> _EXERCISE REQUIREMENTS_: What lines in the following entries hold the word "video"? Copy each one.

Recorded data
▼
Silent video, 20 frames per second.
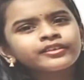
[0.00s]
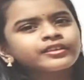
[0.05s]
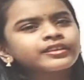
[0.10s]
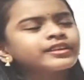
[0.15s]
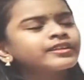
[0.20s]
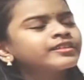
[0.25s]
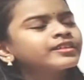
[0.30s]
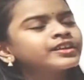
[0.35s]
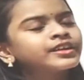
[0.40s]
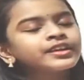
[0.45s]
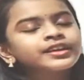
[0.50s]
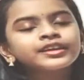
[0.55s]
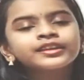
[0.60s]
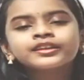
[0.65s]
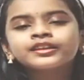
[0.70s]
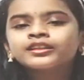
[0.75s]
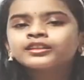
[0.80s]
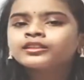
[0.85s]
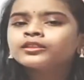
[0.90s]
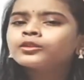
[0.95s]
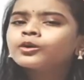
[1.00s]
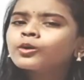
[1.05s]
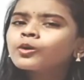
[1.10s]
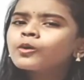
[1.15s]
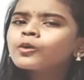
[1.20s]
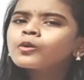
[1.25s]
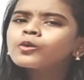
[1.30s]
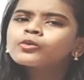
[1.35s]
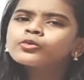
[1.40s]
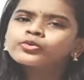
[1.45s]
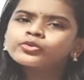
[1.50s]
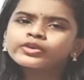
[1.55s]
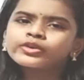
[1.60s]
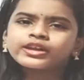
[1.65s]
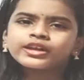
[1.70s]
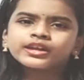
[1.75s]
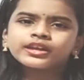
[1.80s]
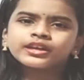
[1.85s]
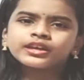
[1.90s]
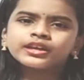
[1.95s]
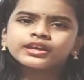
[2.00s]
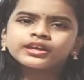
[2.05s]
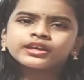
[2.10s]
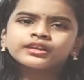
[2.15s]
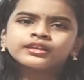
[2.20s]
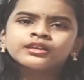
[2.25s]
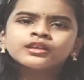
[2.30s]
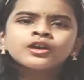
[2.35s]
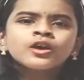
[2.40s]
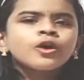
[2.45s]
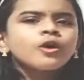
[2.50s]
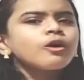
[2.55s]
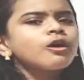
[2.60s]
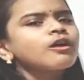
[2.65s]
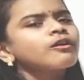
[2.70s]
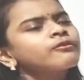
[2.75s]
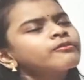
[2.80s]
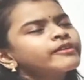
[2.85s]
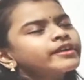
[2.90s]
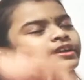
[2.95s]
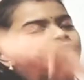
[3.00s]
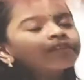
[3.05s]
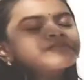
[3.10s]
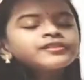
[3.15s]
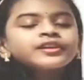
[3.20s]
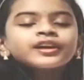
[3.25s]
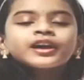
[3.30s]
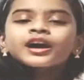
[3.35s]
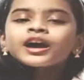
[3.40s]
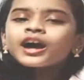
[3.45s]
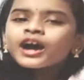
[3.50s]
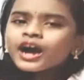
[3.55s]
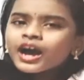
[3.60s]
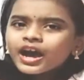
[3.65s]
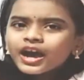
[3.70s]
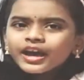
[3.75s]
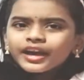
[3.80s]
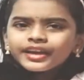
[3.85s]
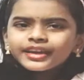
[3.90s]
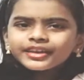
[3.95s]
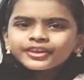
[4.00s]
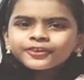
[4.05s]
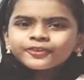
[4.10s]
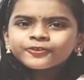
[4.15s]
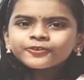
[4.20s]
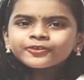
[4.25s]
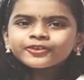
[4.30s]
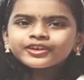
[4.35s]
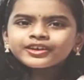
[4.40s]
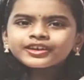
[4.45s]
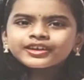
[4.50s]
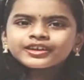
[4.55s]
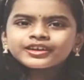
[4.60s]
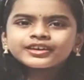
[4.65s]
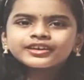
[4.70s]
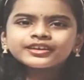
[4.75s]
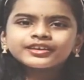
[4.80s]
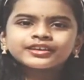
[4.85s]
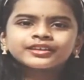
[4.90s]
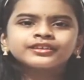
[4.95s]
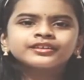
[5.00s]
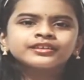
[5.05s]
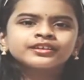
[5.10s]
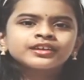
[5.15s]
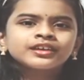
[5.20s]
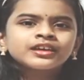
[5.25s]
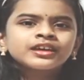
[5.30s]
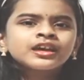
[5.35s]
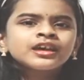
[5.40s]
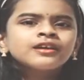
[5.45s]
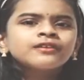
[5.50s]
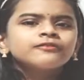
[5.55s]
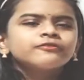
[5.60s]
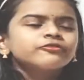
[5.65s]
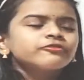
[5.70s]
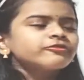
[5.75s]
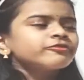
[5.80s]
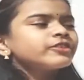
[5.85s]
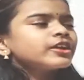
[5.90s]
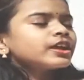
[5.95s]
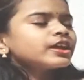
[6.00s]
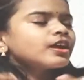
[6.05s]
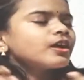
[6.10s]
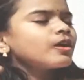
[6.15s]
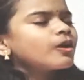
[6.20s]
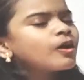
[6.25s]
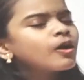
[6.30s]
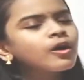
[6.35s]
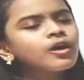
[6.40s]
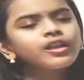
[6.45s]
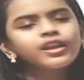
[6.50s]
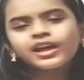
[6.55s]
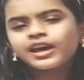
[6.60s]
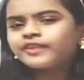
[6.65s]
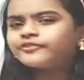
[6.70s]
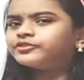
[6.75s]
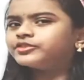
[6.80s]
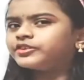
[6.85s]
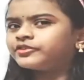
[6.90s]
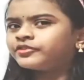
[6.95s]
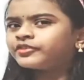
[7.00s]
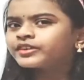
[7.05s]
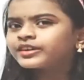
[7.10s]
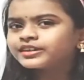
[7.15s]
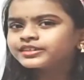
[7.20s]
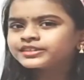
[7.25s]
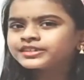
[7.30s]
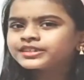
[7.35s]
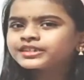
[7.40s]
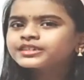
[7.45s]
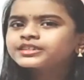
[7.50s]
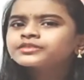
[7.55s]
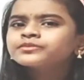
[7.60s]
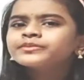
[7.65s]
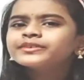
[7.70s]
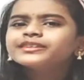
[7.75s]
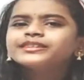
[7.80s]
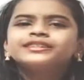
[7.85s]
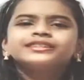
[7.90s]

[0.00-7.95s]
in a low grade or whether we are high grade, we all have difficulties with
▲
▼
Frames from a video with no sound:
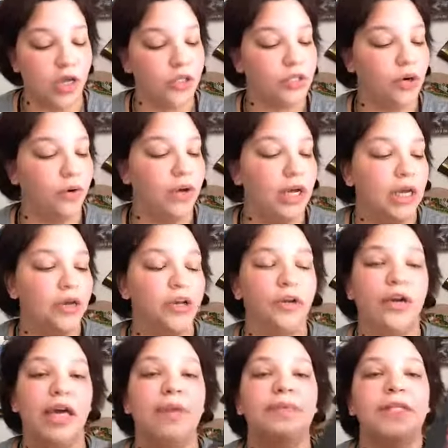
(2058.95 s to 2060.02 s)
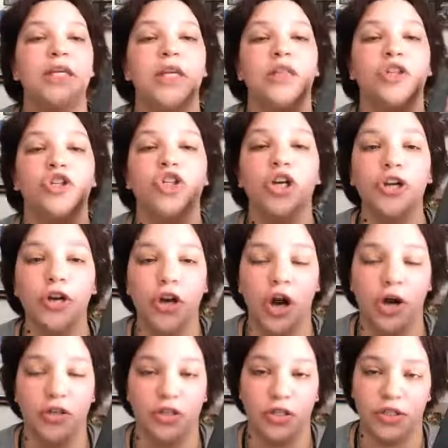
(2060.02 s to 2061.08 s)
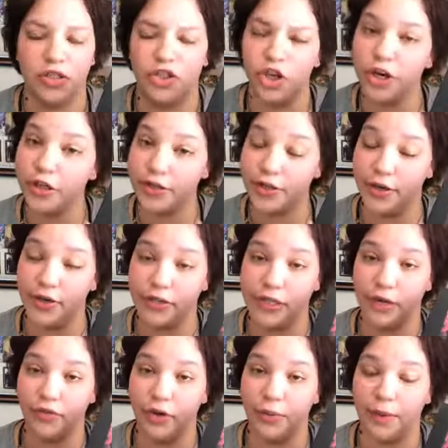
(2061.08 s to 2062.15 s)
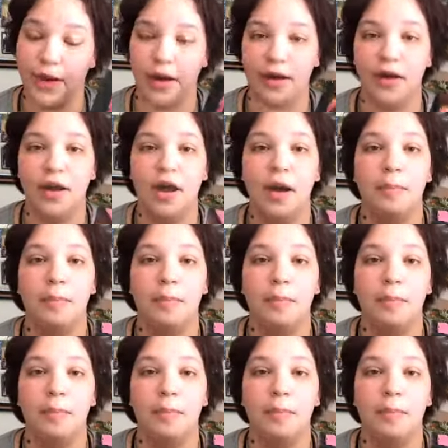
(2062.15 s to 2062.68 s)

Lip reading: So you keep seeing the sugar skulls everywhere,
▲
> _FINISHED EXERCISE_:
Silent video, 20 frames per second.
Frames from a video with no sound:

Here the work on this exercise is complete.